Problem: Reproduce all the data exactly, without pictures.

Content starts

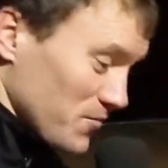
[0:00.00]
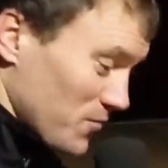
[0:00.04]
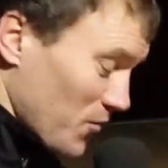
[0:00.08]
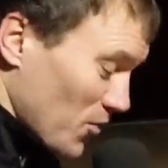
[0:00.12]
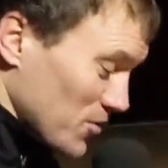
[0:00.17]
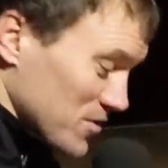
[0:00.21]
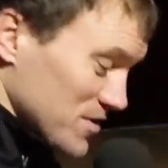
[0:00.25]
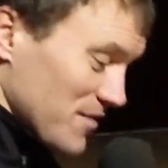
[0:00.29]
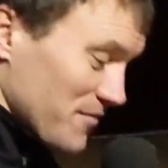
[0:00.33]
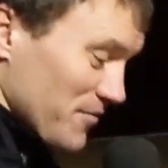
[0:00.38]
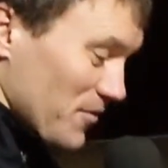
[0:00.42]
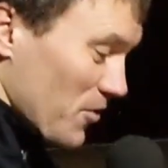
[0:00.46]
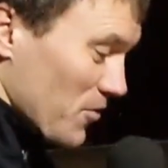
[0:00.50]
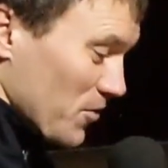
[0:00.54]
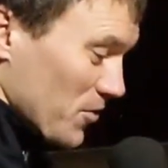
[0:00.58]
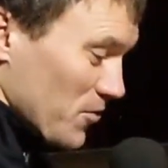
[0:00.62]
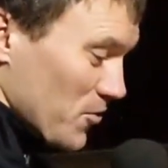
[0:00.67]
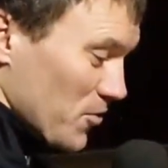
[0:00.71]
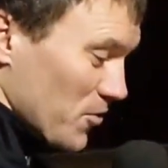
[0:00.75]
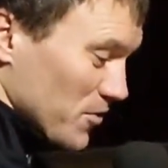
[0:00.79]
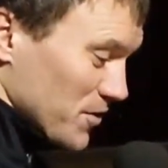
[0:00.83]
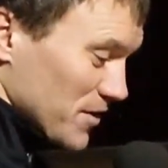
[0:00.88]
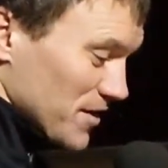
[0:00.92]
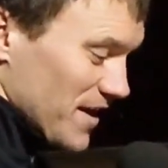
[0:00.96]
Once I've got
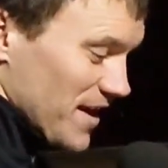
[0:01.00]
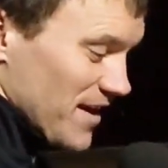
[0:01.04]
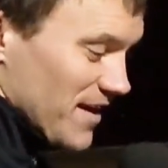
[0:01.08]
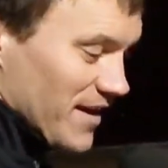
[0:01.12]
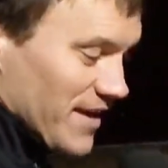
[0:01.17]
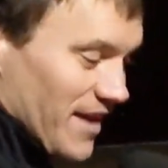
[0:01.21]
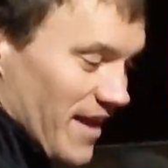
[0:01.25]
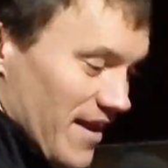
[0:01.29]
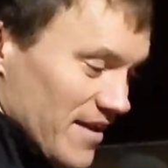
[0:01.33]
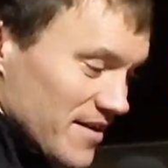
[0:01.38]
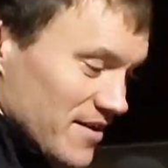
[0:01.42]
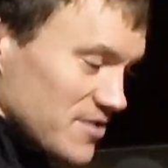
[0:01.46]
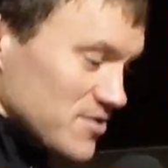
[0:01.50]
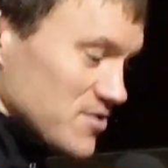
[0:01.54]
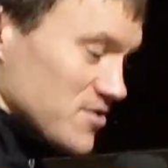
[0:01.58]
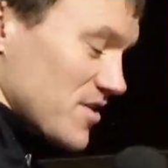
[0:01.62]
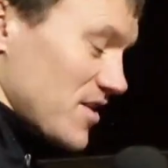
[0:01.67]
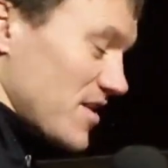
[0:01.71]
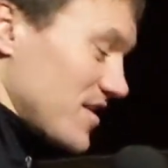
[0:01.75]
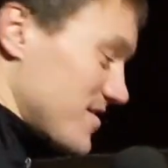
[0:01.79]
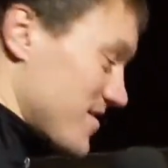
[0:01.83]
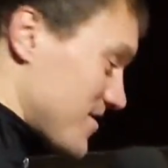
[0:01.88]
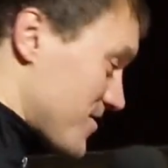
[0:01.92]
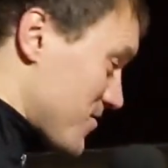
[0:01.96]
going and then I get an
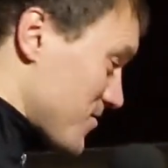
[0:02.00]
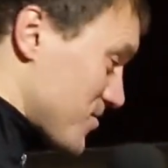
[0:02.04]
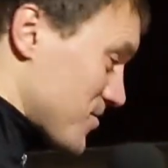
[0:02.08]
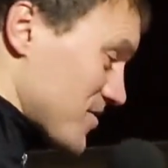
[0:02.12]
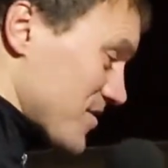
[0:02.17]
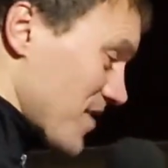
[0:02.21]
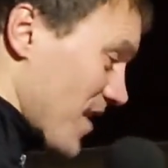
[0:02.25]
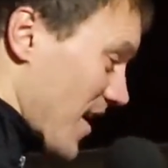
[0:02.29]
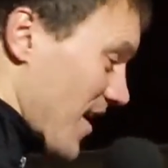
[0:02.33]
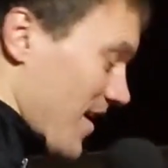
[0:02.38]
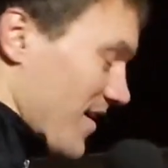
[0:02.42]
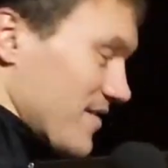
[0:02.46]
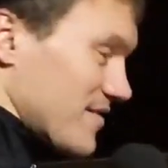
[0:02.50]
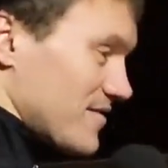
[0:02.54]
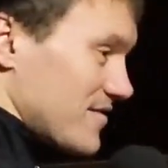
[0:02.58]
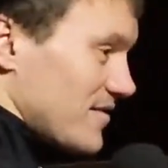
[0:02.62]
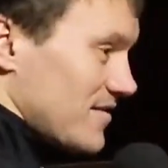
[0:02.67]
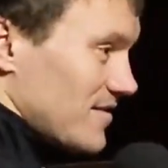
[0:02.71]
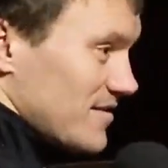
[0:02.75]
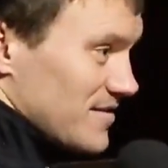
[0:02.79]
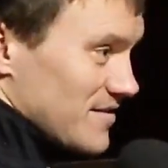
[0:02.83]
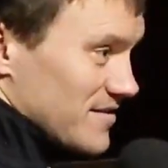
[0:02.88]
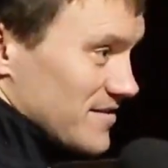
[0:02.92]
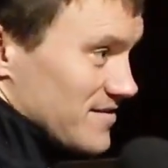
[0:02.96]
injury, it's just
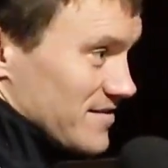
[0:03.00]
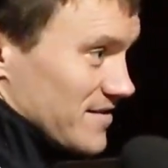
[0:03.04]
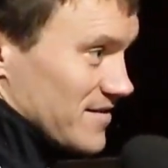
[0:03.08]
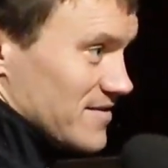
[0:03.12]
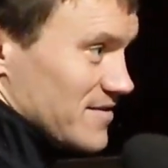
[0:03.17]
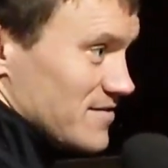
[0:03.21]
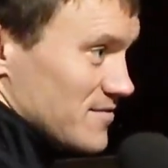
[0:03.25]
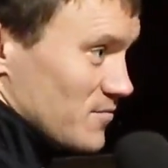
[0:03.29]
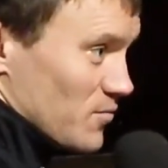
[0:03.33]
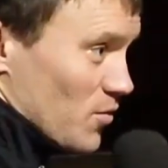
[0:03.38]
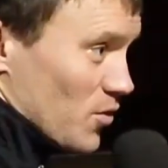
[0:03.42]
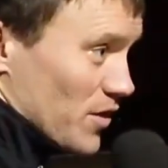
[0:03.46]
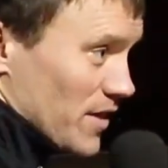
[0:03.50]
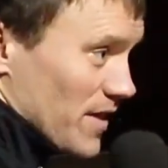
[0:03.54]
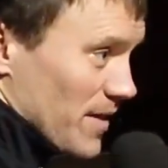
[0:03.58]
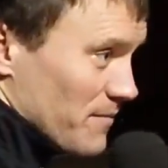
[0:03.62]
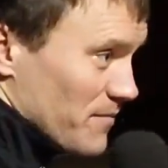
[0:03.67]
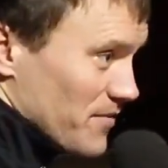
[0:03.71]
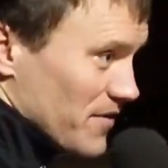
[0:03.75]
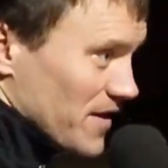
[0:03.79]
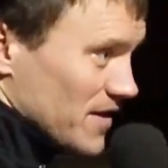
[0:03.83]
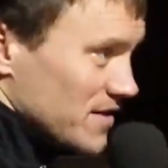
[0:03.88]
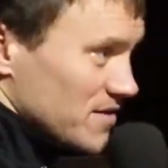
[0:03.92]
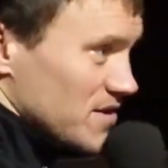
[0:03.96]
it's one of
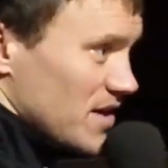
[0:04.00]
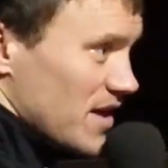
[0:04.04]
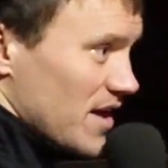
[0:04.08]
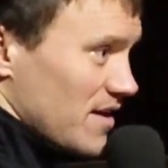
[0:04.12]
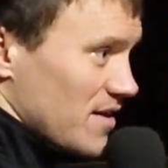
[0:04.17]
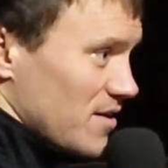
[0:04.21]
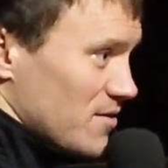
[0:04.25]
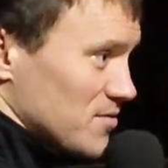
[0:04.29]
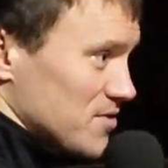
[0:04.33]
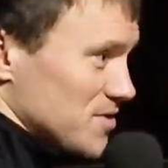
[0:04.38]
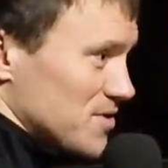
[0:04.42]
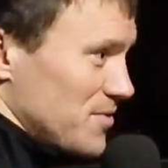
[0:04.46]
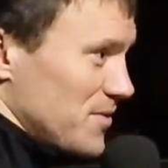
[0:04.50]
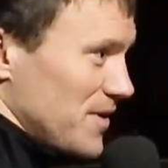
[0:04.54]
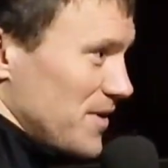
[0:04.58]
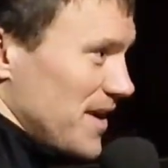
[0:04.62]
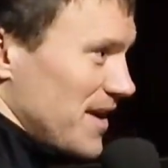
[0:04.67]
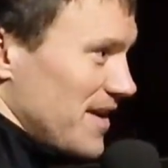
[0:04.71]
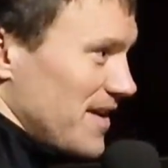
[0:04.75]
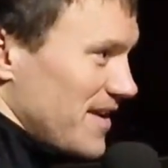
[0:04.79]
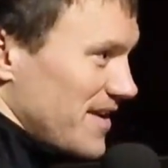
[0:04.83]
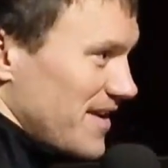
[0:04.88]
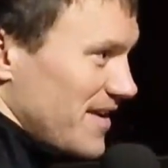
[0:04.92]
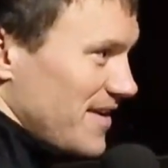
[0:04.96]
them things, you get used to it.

Content ends

Response area:
[0:00.00]
[0:00.04]
[0:00.08]
[0:00.12]
[0:00.17]
[0:00.21]
[0:00.25]
[0:00.29]
[0:00.33]
[0:00.38]
[0:00.42]
[0:00.46]
[0:00.50]
[0:00.54]
[0:00.58]
[0:00.62]
[0:00.67]
[0:00.71]
[0:00.75]
[0:00.79]
[0:00.83]
[0:00.88]
[0:00.92]
[0:00.96]
Once I've got
[0:01.00]
[0:01.04]
[0:01.08]
[0:01.12]
[0:01.17]
[0:01.21]
[0:01.25]
[0:01.29]
[0:01.33]
[0:01.38]
[0:01.42]
[0:01.46]
[0:01.50]
[0:01.54]
[0:01.58]
[0:01.62]
[0:01.67]
[0:01.71]
[0:01.75]
[0:01.79]
[0:01.83]
[0:01.88]
[0:01.92]
[0:01.96]
going and then I get an
[0:02.00]
[0:02.04]
[0:02.08]
[0:02.12]
[0:02.17]
[0:02.21]
[0:02.25]
[0:02.29]
[0:02.33]
[0:02.38]
[0:02.42]
[0:02.46]
[0:02.50]
[0:02.54]
[0:02.58]
[0:02.62]
[0:02.67]
[0:02.71]
[0:02.75]
[0:02.79]
[0:02.83]
[0:02.88]
[0:02.92]
[0:02.96]
injury, it's just
[0:03.00]
[0:03.04]
[0:03.08]
[0:03.12]
[0:03.17]
[0:03.21]
[0:03.25]
[0:03.29]
[0:03.33]
[0:03.38]
[0:03.42]
[0:03.46]
[0:03.50]
[0:03.54]
[0:03.58]
[0:03.62]
[0:03.67]
[0:03.71]
[0:03.75]
[0:03.79]
[0:03.83]
[0:03.88]
[0:03.92]
[0:03.96]
it's one of
[0:04.00]
[0:04.04]
[0:04.08]
[0:04.12]
[0:04.17]
[0:04.21]
[0:04.25]
[0:04.29]
[0:04.33]
[0:04.38]
[0:04.42]
[0:04.46]
[0:04.50]
[0:04.54]
[0:04.58]
[0:04.62]
[0:04.67]
[0:04.71]
[0:04.75]
[0:04.79]
[0:04.83]
[0:04.88]
[0:04.92]
[0:04.96]
them things, you get used to it.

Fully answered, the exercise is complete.